So begins devoted gamer Mike Begum’s newly released autobiography, My Life Beyond the Floor, an 87-page e-book chronicling his adventures as a son, a brother, a friend, a survivor, and, perhaps most relevant to readers of this magazine, a serious competitor. Despite severe physical limitations, Begum, who wrote the book by holding a chopstick in his mouth, competes in video game tournaments throughout Texas and, recently, has been traveling to various competition events across the country.

Begum was born with arthrogryposis, a rare congenital disorder that causes severe joint contractures and muscle weakness. As such, his arms and legs, which are bent at odd angles, are largely useless for such ordinary endeavors as walking, driving, flexing, kicking, stretching, picking up objects, and playing video games (more on that later). As if that weren’t enough of a cross to bear, he also has multiple scoliosis.

Indeed, everyday life is a struggle for Begum, but he doesn’t want to be pitied or fussed over, just treated normally with the occasional helping hand. He appreciates (and welcomes) the assistance he receives from friends and family, but he admits it’s not always easy asking for help—he hates the idea that he might be a burden on anyone.

“My biggest frustration in life is getting off the ground,” he said. “I can’t go anywhere without my family having to pick me up off the floor physically. I only wish to find a way where I can transport myself off the floor without having to depend on others so much.”

Begum has used an electric wheelchair periodically throughout his life, but he’s much more comfortable in a prone position than he is sitting up. Begum spends most of his waking hours flat on his stomach, using his arms and shoulders to prop up his torso and head. Sitting for too long in a standard position makes Begum sore and tired, so he avoids it when he can.

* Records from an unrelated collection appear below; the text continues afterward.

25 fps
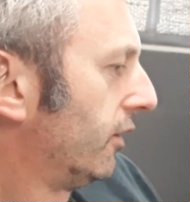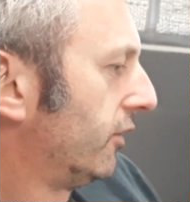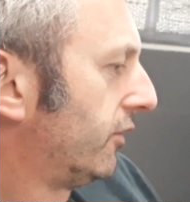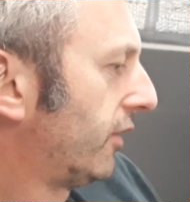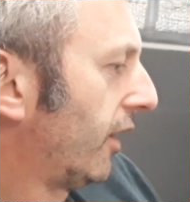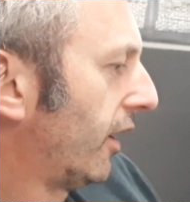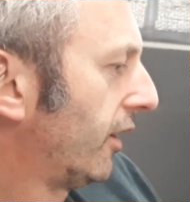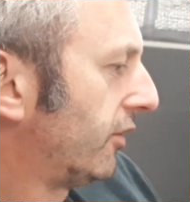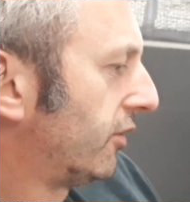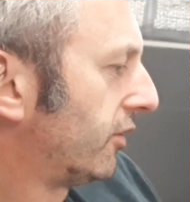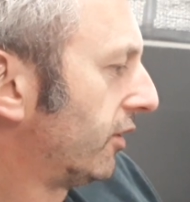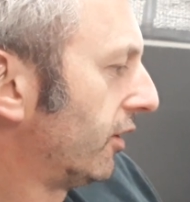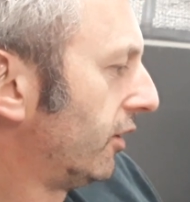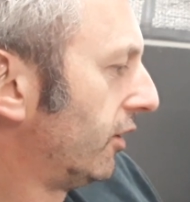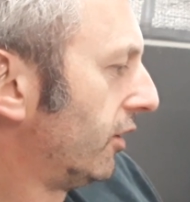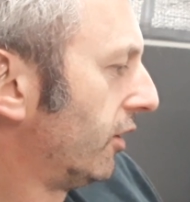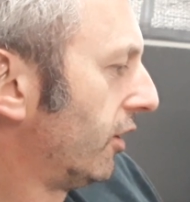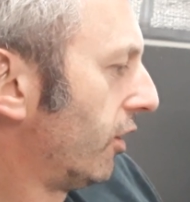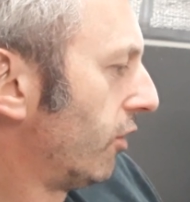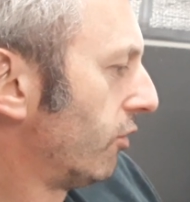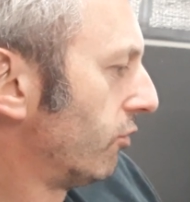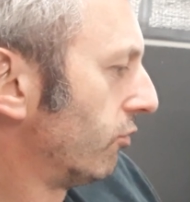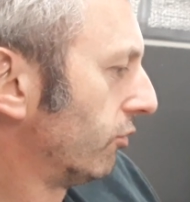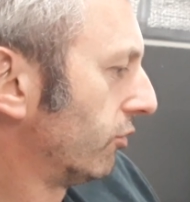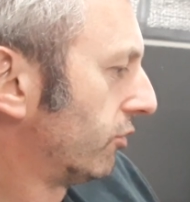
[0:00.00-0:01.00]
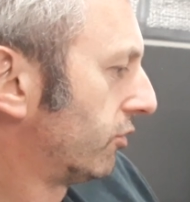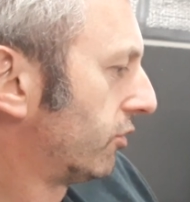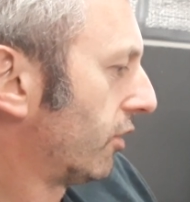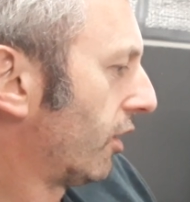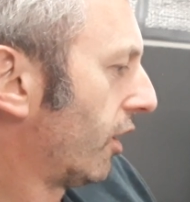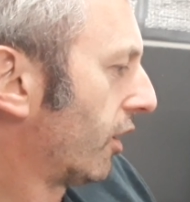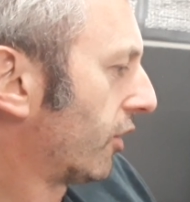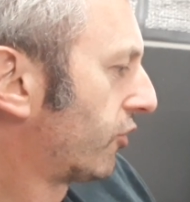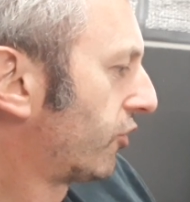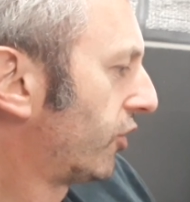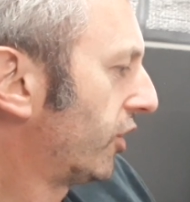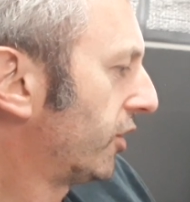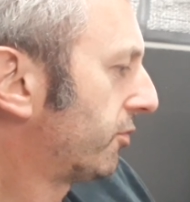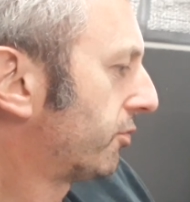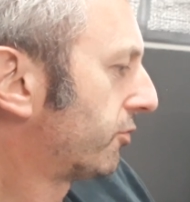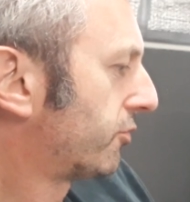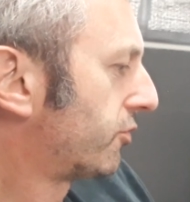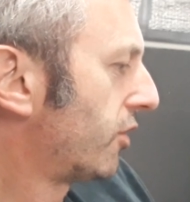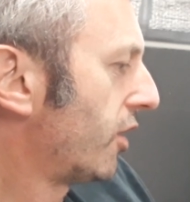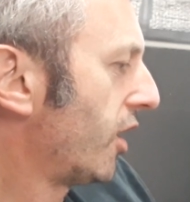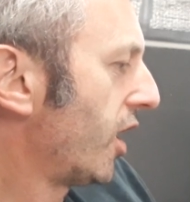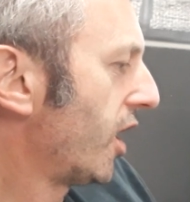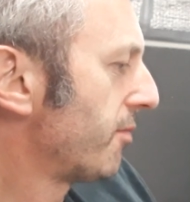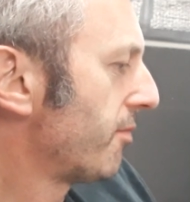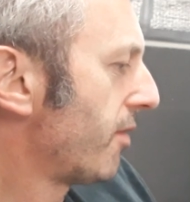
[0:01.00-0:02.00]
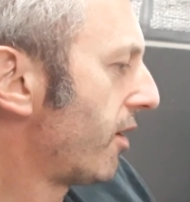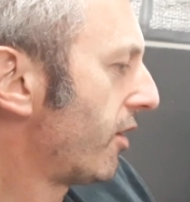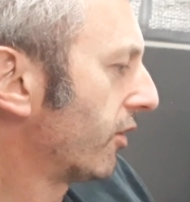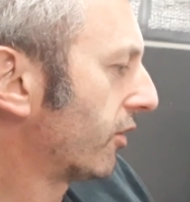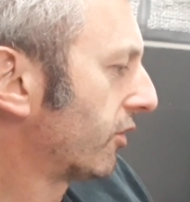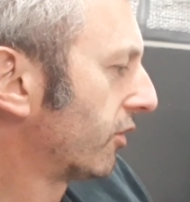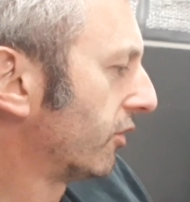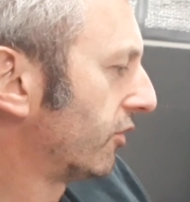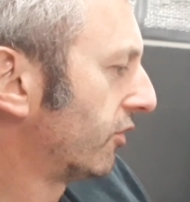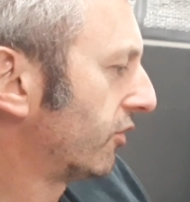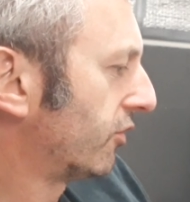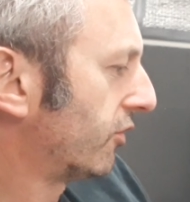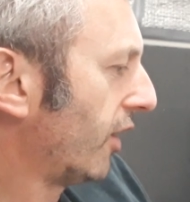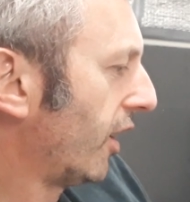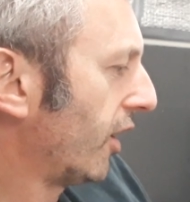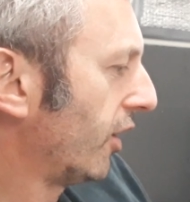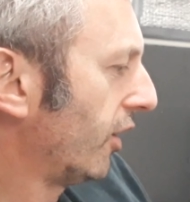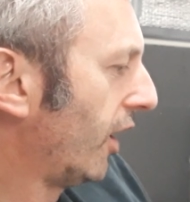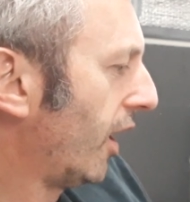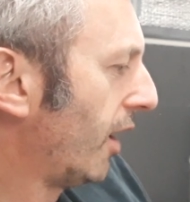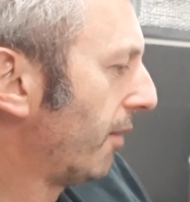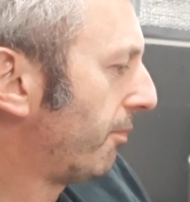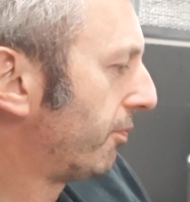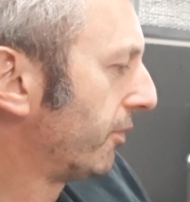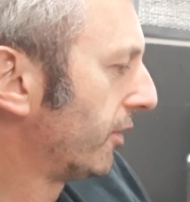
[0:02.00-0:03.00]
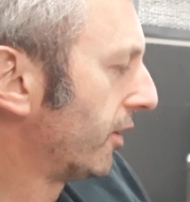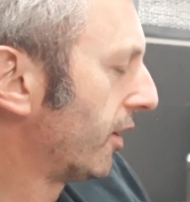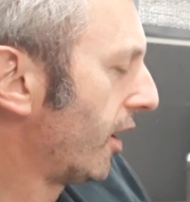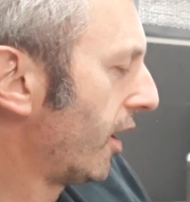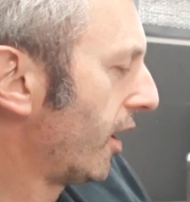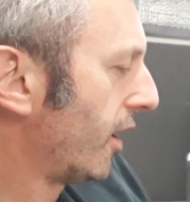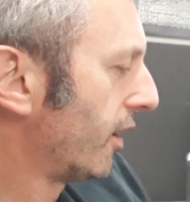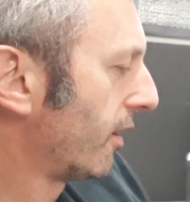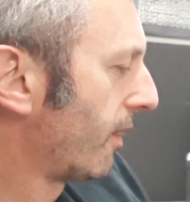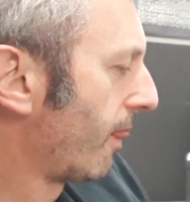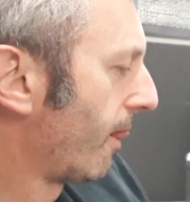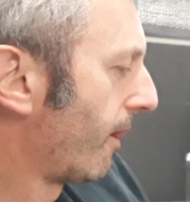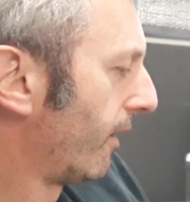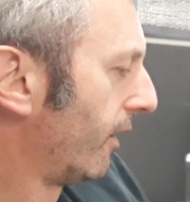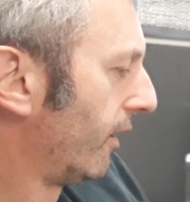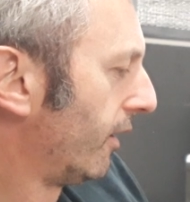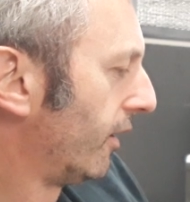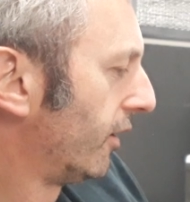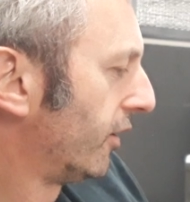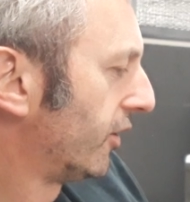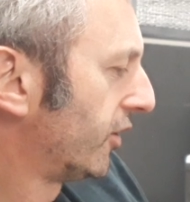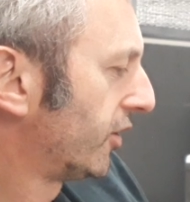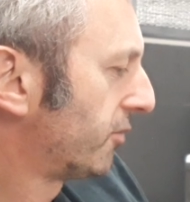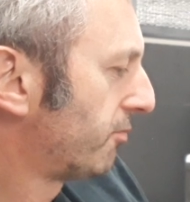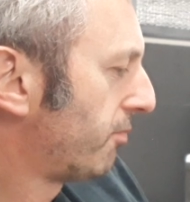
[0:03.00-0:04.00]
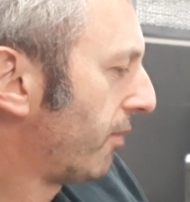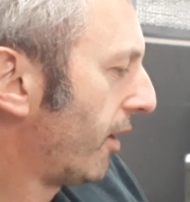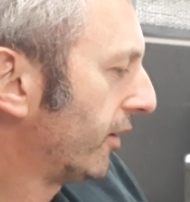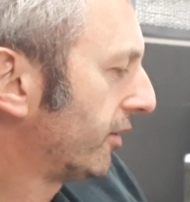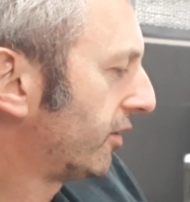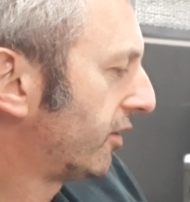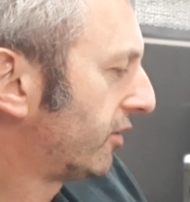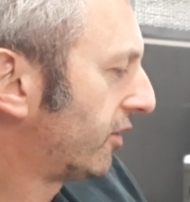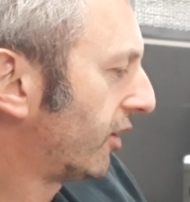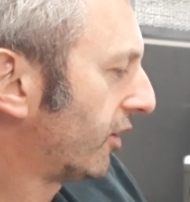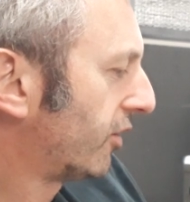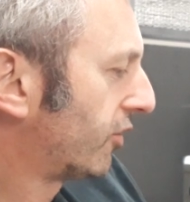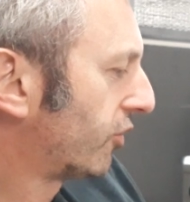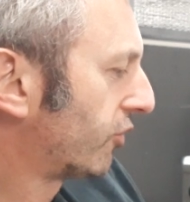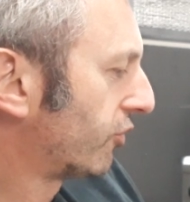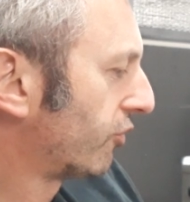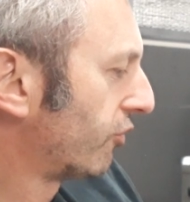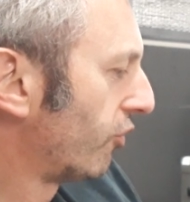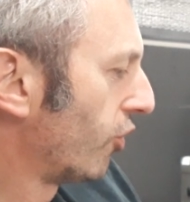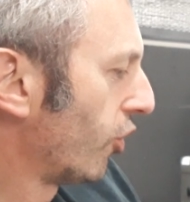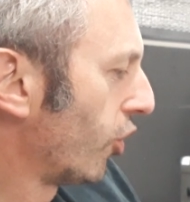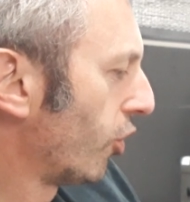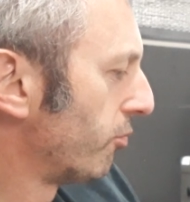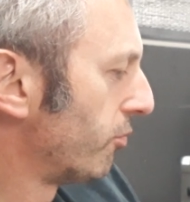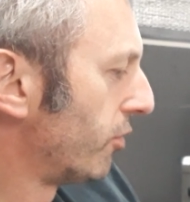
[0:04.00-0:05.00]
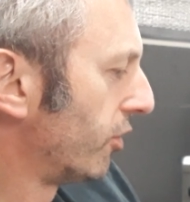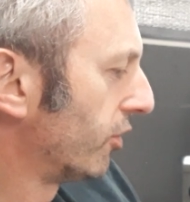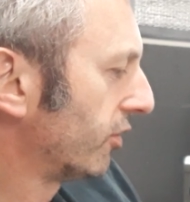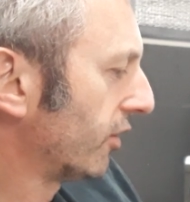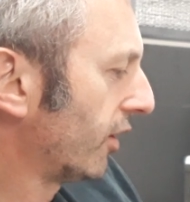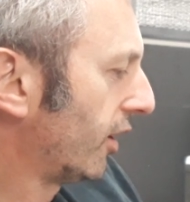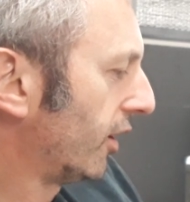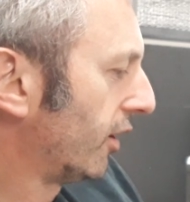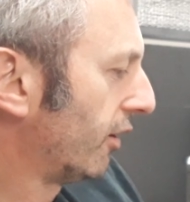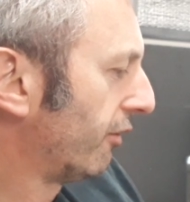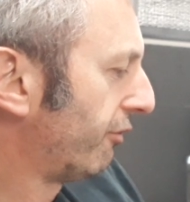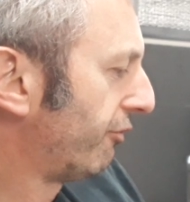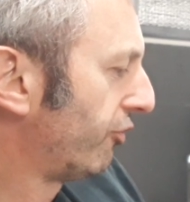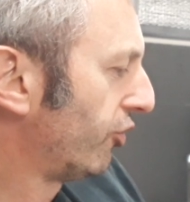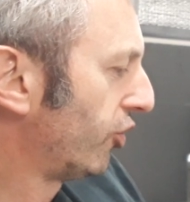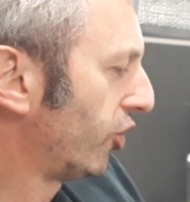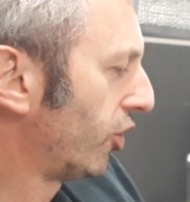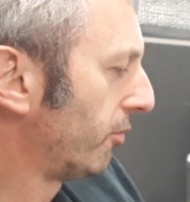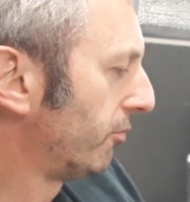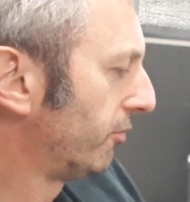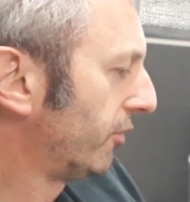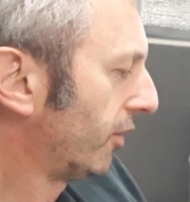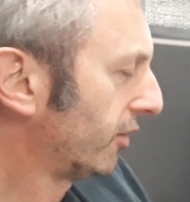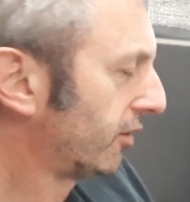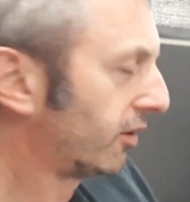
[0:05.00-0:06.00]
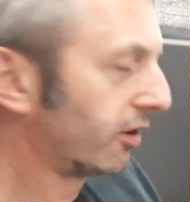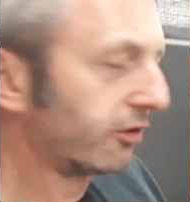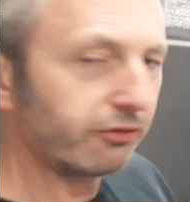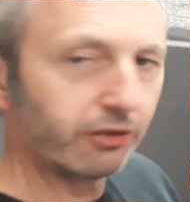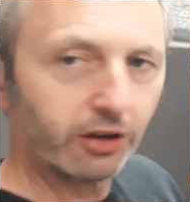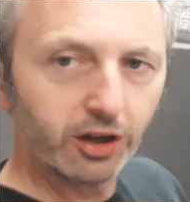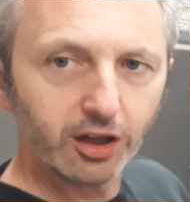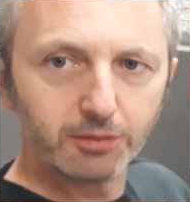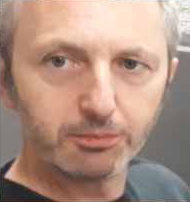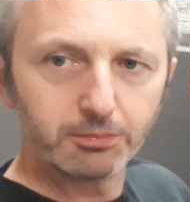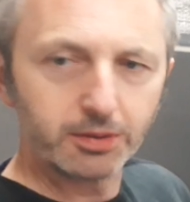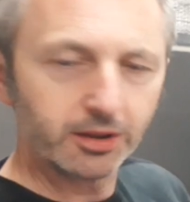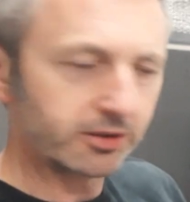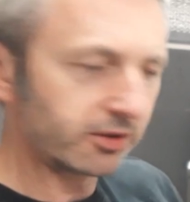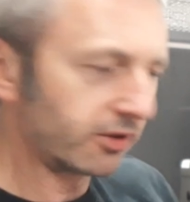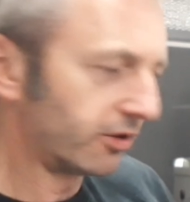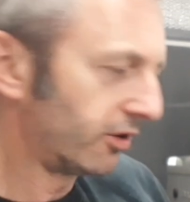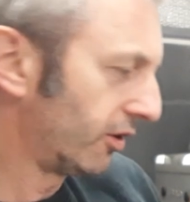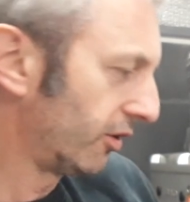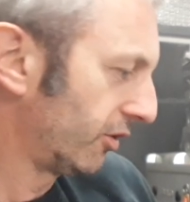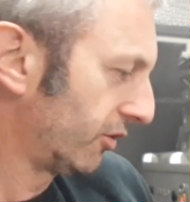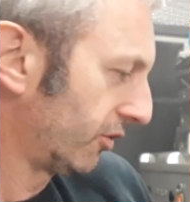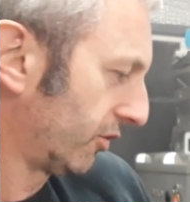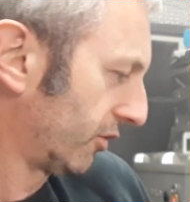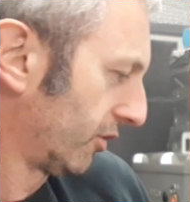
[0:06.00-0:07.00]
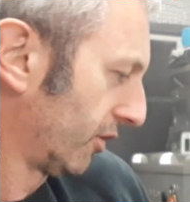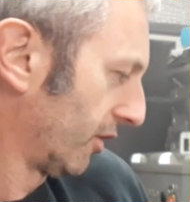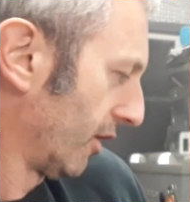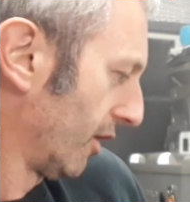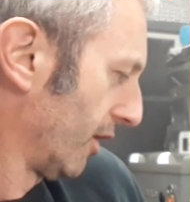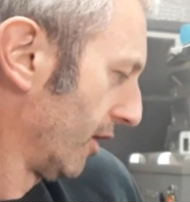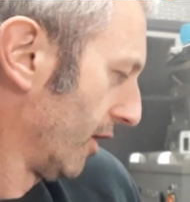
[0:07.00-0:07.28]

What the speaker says: Tasting notes: a crisp, dry American style IPA, spicy citrus aromas and a firm, satisfying bitterness.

When Begum was in elementary school, his (now deceased) father, an expert welder, converted an electric wheelchair into a motorized bed, meaning he can maintain the prone position for hours at a time instead of having to sit. Begum must be lifted onto the customized cart (usually by his brother and sister), but once in place he can move around pretty well.

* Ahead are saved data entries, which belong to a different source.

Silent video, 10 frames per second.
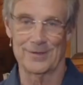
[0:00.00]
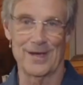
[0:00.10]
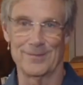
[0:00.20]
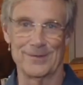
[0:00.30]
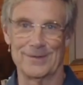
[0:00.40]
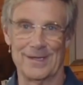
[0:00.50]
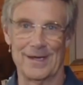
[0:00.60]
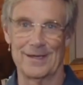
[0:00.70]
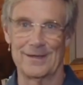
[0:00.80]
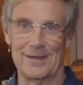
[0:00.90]
time doing
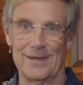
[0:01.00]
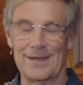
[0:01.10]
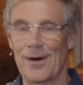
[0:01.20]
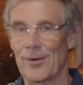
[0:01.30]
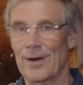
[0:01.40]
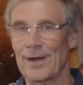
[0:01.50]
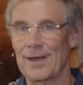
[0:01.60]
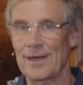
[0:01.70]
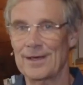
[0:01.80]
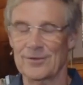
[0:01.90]
that. Now,
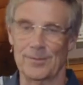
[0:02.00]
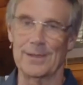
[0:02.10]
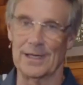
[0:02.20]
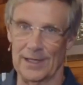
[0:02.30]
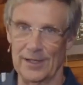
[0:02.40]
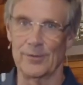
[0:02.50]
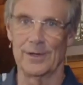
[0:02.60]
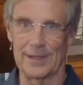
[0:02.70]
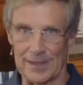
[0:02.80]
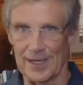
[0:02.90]
he doesn't mean
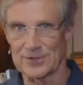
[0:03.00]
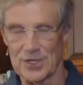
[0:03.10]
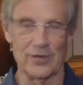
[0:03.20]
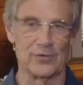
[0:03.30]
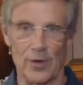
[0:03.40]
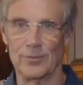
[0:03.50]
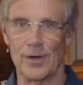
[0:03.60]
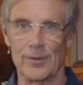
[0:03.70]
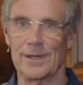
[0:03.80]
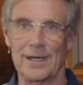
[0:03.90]
literally yes, yes, no,
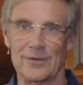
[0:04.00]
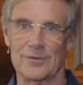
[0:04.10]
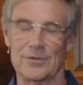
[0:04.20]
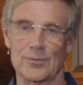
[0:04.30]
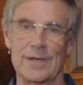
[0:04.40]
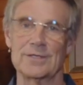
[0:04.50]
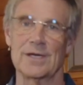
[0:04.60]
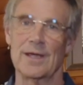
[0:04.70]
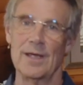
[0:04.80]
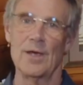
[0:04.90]
no in any
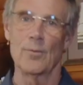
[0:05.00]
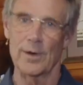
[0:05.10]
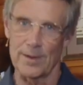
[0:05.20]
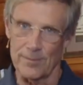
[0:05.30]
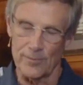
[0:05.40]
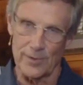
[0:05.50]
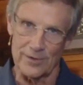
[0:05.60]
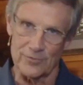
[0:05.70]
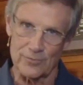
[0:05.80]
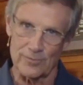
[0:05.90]
situation. What
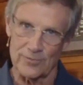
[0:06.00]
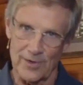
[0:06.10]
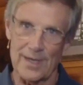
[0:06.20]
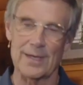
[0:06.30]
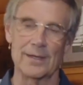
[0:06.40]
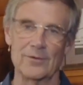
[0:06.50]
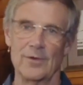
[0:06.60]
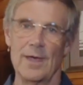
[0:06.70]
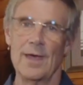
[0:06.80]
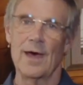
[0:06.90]
he's saying is
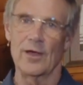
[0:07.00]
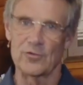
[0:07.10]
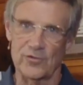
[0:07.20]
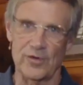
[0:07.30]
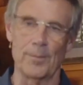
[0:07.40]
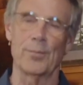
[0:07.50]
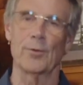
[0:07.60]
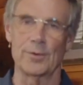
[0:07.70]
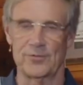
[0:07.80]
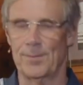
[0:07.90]
a simple
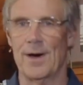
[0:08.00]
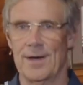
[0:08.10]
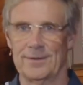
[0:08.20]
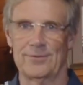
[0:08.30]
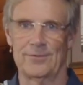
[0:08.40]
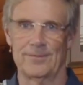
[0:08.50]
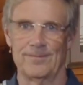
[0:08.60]
response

Speaking of moving around pretty well, Begum manipulates the images on his television set with surprising grace and fluidity, especially considering the limitations placed on him by his disorder. Watching Begum play video games, which he does by propping a controller in his hand and using his face to push buttons, is truly inspirational.

In a recent interview, I asked Begum to describe his gaming method.

“I use my left hand to hold and support the controller to my face,” he said. “My hands act like a table so my face won’t have any trouble positioning over any of the buttons or joysticks. I then place my left cheek on the joystick to get some grip on it. To move my character, I move my face to use my cheek in different directions. For the buttons, I use my tongue inside my mouth to push buttons like a single finger. I never press the buttons with my tongue solely. Instead, I push through the interior of my mouth to eliminate any health concerns.”

Mike Begum was born April 26th, 1988 in Tampa, Florida, where his father owned an auto repair shop while his mother stayed home with the kids.

During a fateful visit to the shop, “an elderly woman came by to have her vehicle looked at, and saw my mother standing by,” Begum said. “The woman placed her hand over my mother’s stomach. After feeling her, she revealed a prophecy to my mother: Please don’t be alarmed, but there is something wrong with the baby.”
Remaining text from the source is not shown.